The chemistry laws cited by Robert apply, I believe, to gases in equilibrium. The key to achieving a CO2 blanket is to provide non-equilibrium conditions. Anyone who has worked with cryogenic liquids knows that oxygen displacement is a real thing and potentially very hazardous. You can be dead long before equilibrium is reached.
The keys are the flow rate and the density difference. If you blast CO2 from a pressurized cylinder into your head space it will generate a lot of turbulence and the CO2 and O2 will mix and it will not generate a blanket. If you flow the CO2 gently in to the bottom of the head space it will pool without mixing and gradually push out the air. You need to do this fast enough to avoid any diffusion or approach to equilibrium but slow enough to avoid turbulence. it is hard to judge this with an invisible gas.
Cooling the CO2 increases its density and enhances the effect. Cooling it enough that it condenses water vapor into fog makes it visible so you can more easily see what is happening. If you drop chunks of dry ice into your carboy you will generate very cold CO2 at the bottom that will push out all the air and make fog that rises out the top and then sinks down around the edges and gradually dissipates. This allows you to see where the CO2 is. Look at this video: https://www.youtube.com/watch?v=6kxc5yXN80Q . How much O2 do you think is left in that bucket? Not much at all.
So, to answer your original question, the CO2 pressure should be very low (to avoid turbulence), and there is no real way to estimate the amount of time required. If you had a flow meter you might have a chance of knowing by transferring enough CO2 to fill the head space 3 times over, or something like that.

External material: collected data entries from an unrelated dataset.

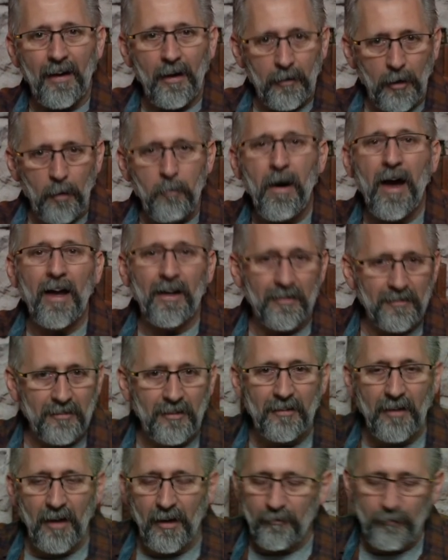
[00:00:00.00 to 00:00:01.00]
I'm going to minus the
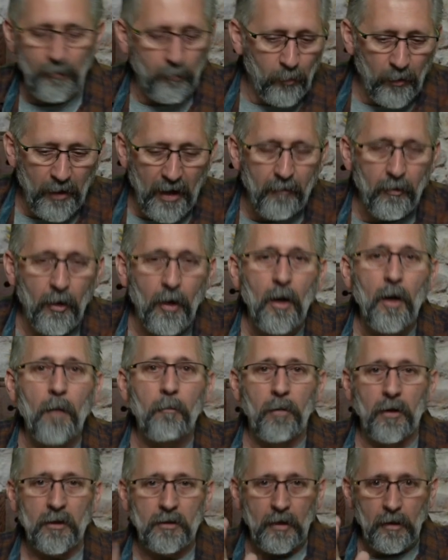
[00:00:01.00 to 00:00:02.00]
10 from whatever.
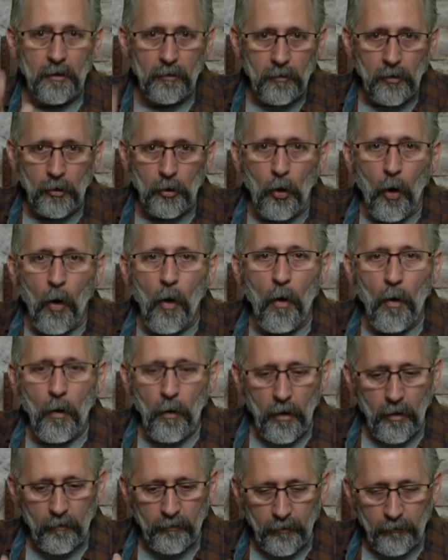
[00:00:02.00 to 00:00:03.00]
But the goal
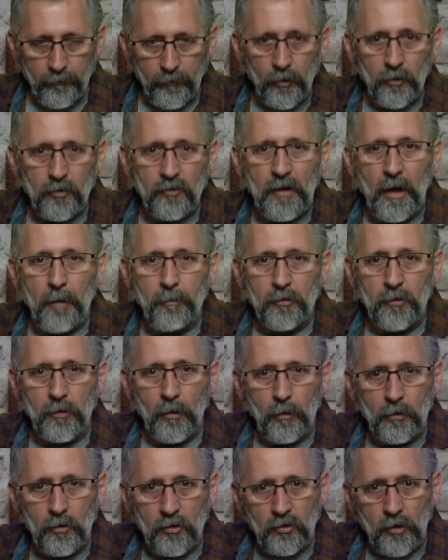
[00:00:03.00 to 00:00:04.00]
of the first
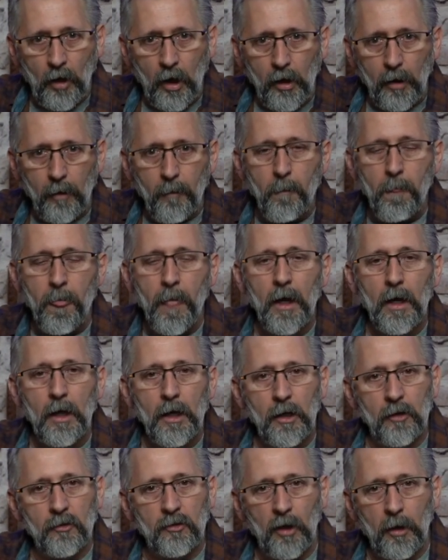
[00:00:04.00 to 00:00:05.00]
episode to start
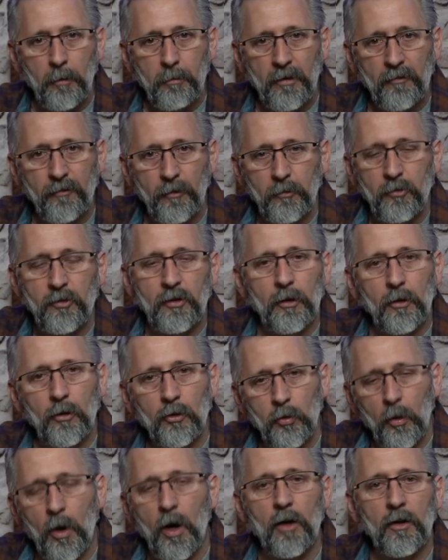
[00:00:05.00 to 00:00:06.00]
is going to be from 0
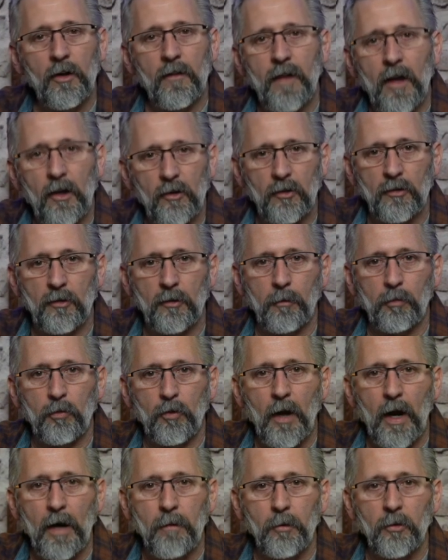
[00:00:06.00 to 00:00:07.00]
to 100,000
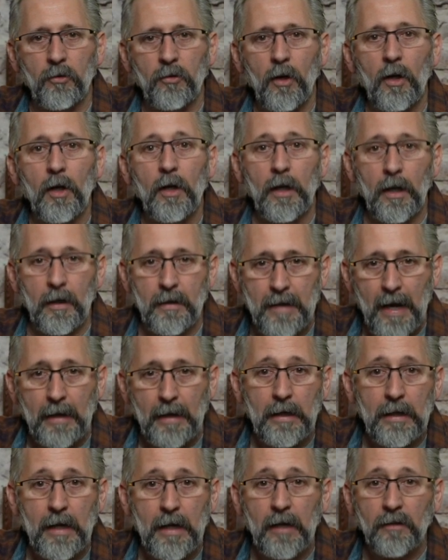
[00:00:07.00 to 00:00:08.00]
subscribers in
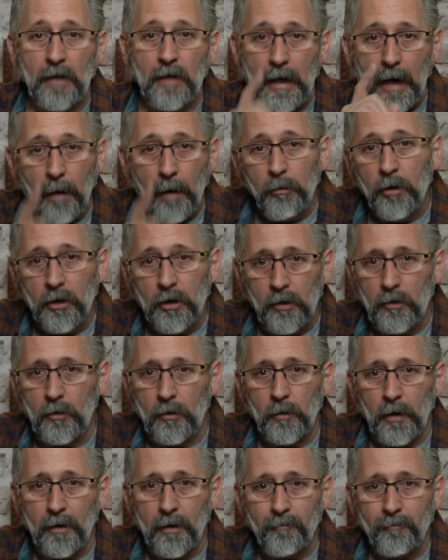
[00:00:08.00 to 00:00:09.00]
90 days. And I'm going to
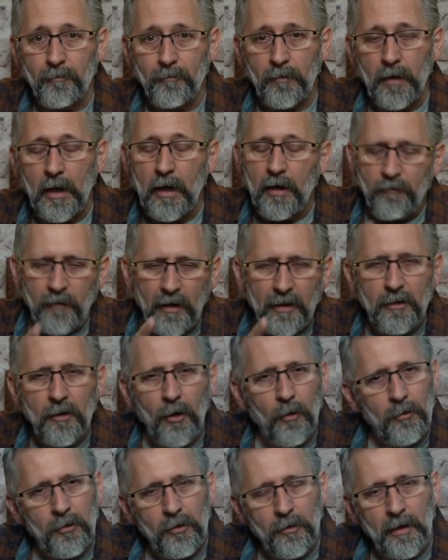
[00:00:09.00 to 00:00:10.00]
do it. And if I
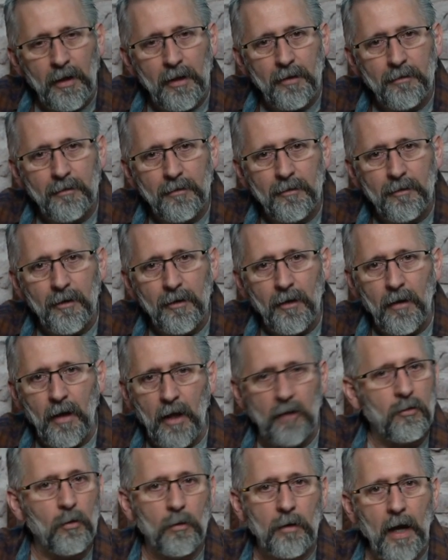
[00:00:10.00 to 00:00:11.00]
don't do it,
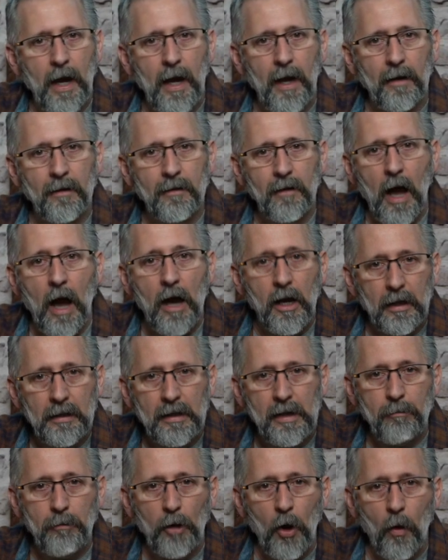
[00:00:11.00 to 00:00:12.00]
that's okay. I'm going to
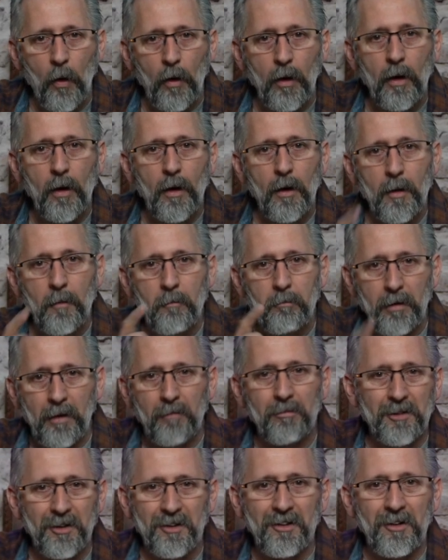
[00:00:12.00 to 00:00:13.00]
keep going. But
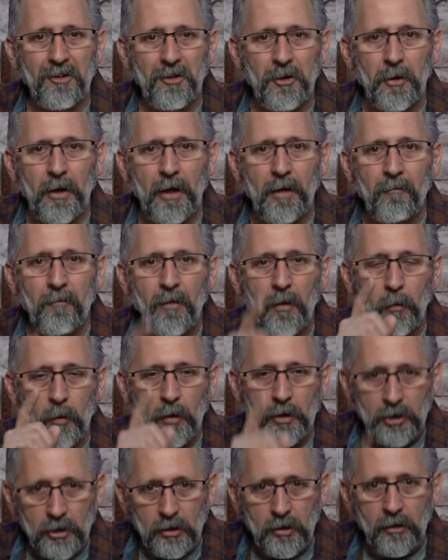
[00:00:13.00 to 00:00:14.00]
I'm going to do it. We're
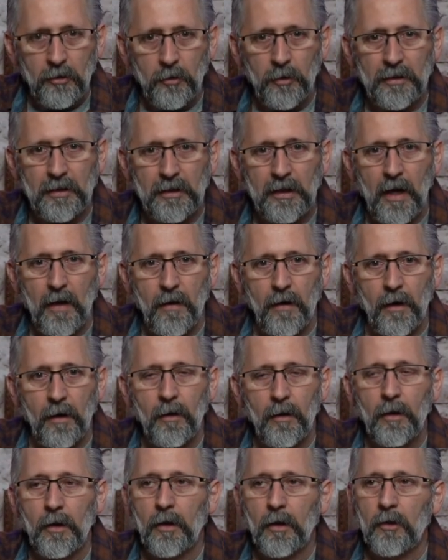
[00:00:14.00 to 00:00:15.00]
going to do it together.
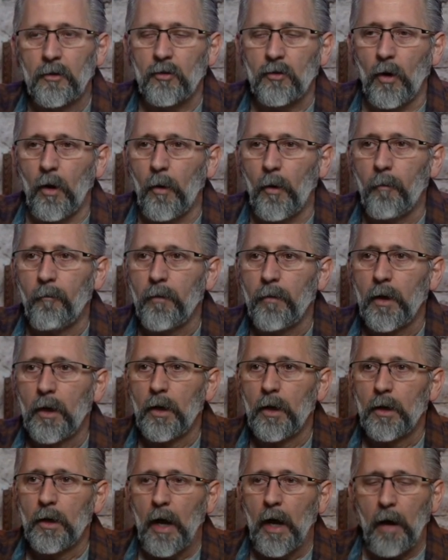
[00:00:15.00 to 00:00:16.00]
So
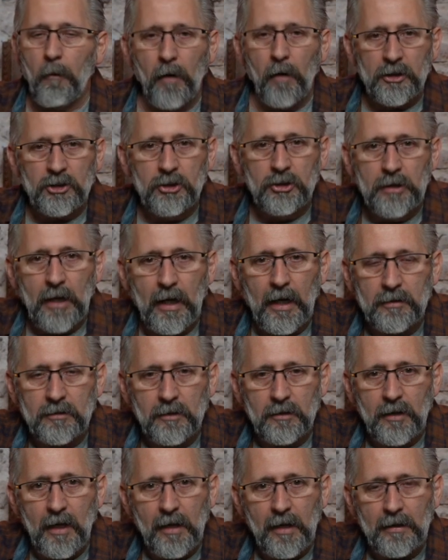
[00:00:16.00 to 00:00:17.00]
I want you guys
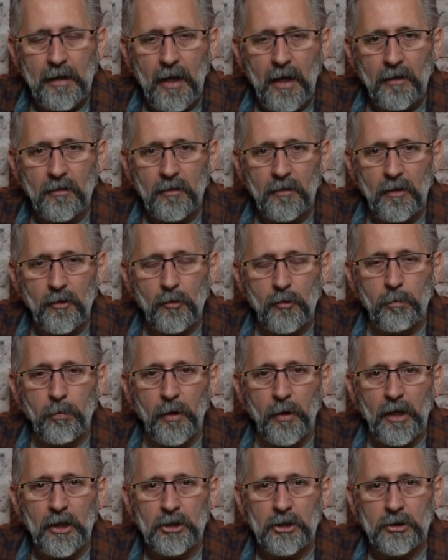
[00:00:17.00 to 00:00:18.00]
to take that as an
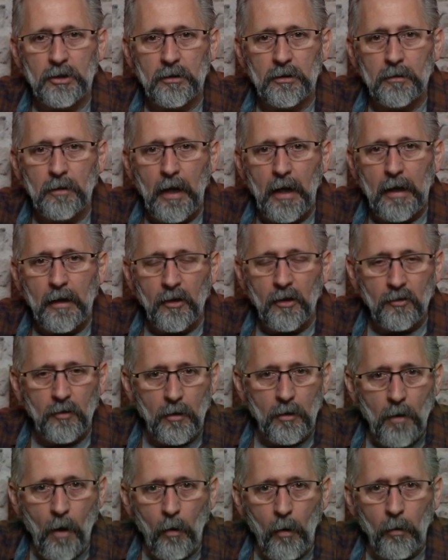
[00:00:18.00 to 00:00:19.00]
inspiration and as a
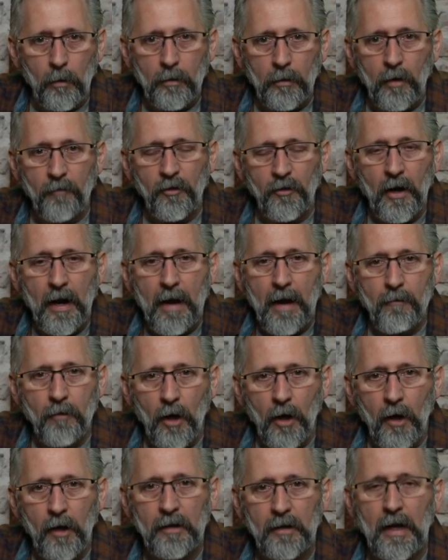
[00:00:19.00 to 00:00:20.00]
note. If you're having a
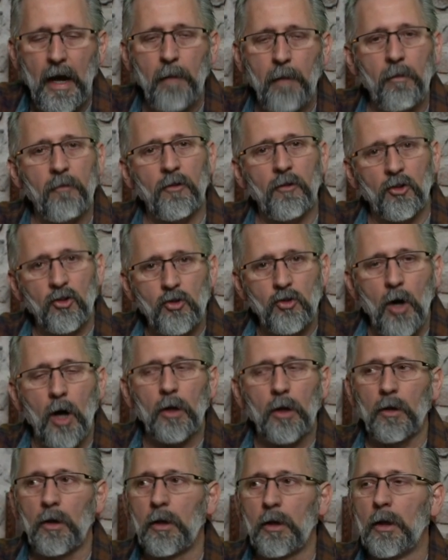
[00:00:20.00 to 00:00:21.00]
hard time, if you're
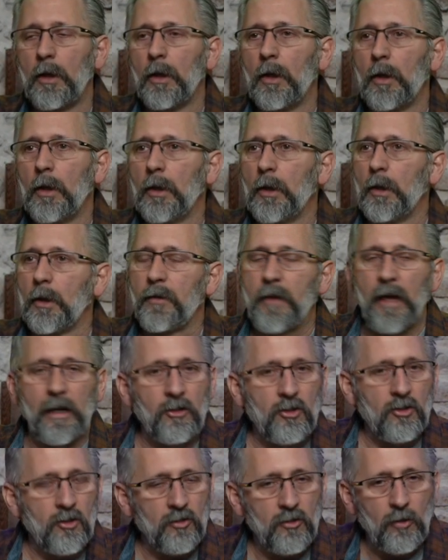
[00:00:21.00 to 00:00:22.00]
struggling,
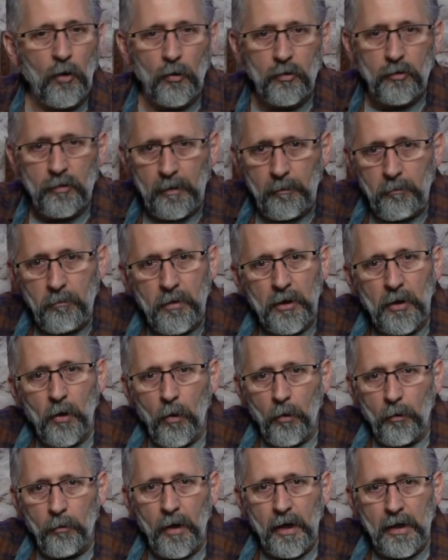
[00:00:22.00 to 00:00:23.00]
things just don't seem to be
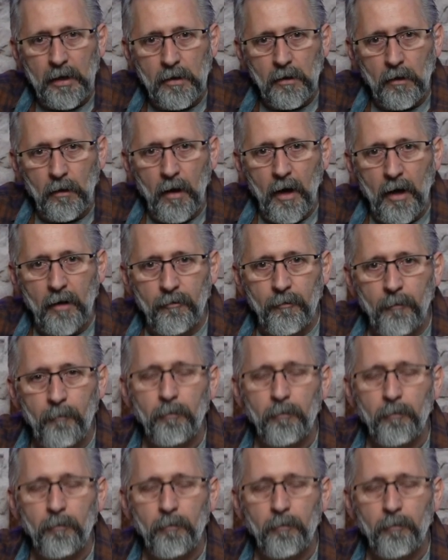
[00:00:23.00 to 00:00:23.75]
going right in your life.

To add to Richard's explanation. you also need to look at Boyle's Law of partial pressures. When you introduce a second gas into a container containing a first gas (i.e. introducing CO2, second gas, into an atmosphere with Nitrogen, Oxygen, CO2, etc. first gas) the gases will mix according to the partial pressures law. No matter how much CO2 you push into the container, there will still be some residual O2 that will mix with the CO2. The only way to get everything out of the carboy is in a total vacuum. Yes, since CO2 is heavier than air you will get most of the O2 out at a low introduction pressure into the carboy but some mixing will still occur, it is unavoidable.
Denny is correct that the easiest way to get most of the oxygen out of a carboy is to fill it with sanitizer and push it out with CO2 (REMEMBER, no more than 2.5 PSI so the carboy does not explode and cause injury... see one of my earlier posts on fermentation vessels). There is a caveat however. The sanitizer will also have dissolved O2 in it so you will not get a complete purge, but you will reduce the level of O2 in the container significantly to the point that the oxidation of the beer will be greatly minimized. Most likely, you will consume all of the beer before the oxidation effects of any remaining O2 will become apparent. I always say, do the best you can and RDWHAHB.
A lot of breweries that bottle their beer use a double pre-evacuation of the bottles prior to filling them. That is, the shoot CO2 into the bottle then suck it out to create a vacuum in the bottle. They then repeat this process before filling them with beer. However, doing something like this on a homebrewer's scale with a carboy is obviously not practical from an expense and danger of implosion standpoint.